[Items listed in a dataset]
◆ ◆ ◆ ◆ ◆

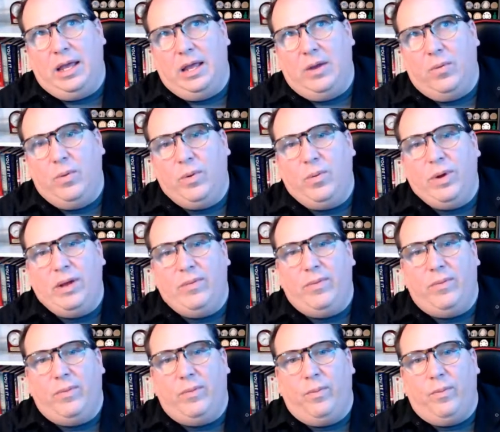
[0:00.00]
we
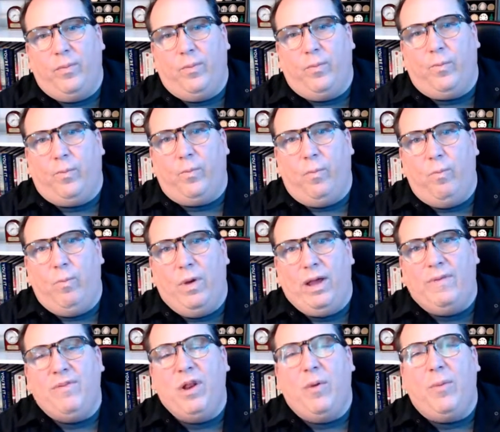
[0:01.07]

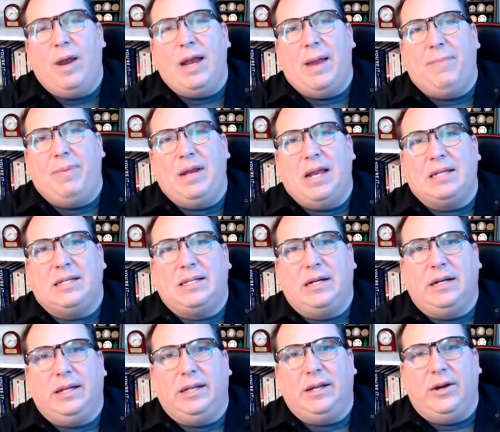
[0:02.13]
even though it might not be
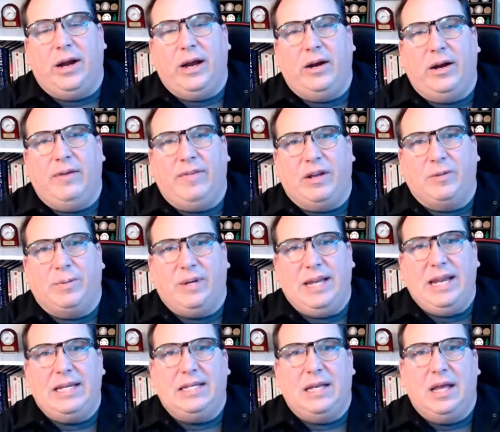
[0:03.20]
necessarily your area of
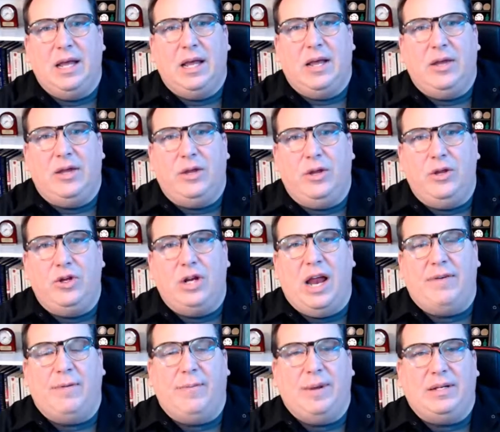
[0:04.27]
expertise, you should
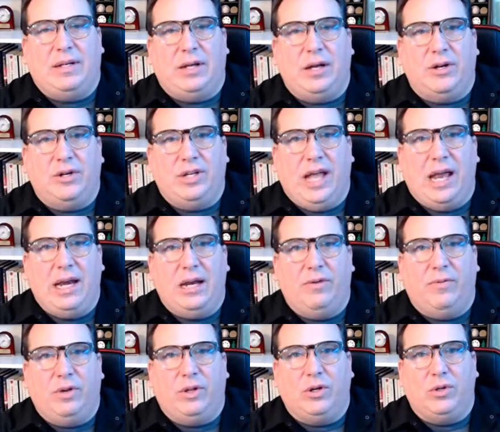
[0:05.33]
have a basic understanding
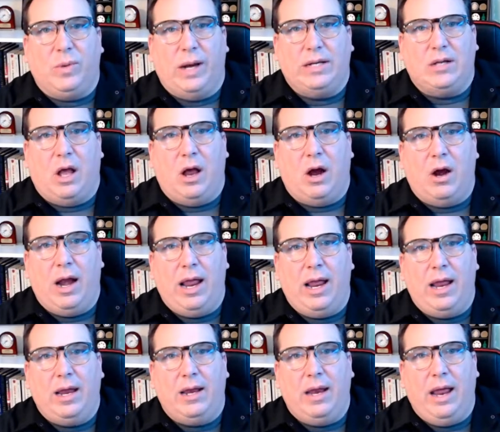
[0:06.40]
of what those threats are
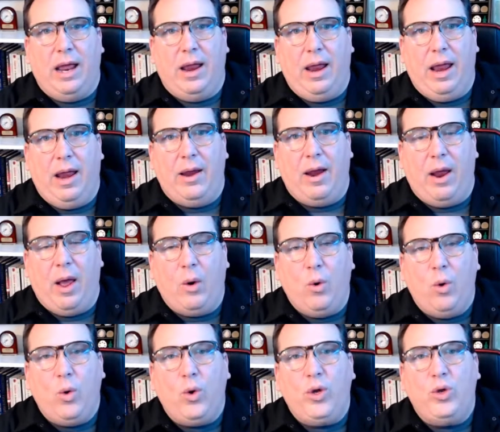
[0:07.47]
and
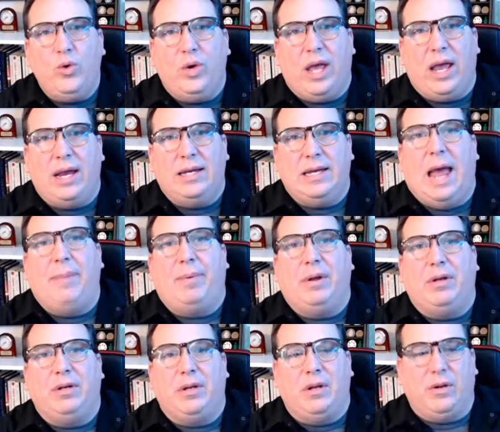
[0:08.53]
who you can tap
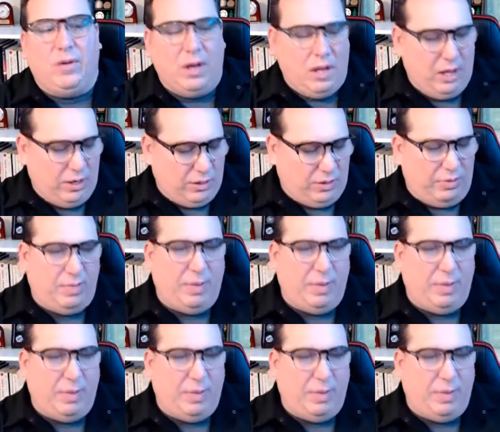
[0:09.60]
onto to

◆ ◆ ◆ ◆ ◆

■ TASK DETAILS:
In your copy, please omit the pictures and print every line of the records exactly.

■ SOLVED EXERCISE:
[0:00.00]
we
[0:01.07]

[0:02.13]
even though it might not be
[0:03.20]
necessarily your area of
[0:04.27]
expertise, you should
[0:05.33]
have a basic understanding
[0:06.40]
of what those threats are
[0:07.47]
and
[0:08.53]
who you can tap
[0:09.60]
onto to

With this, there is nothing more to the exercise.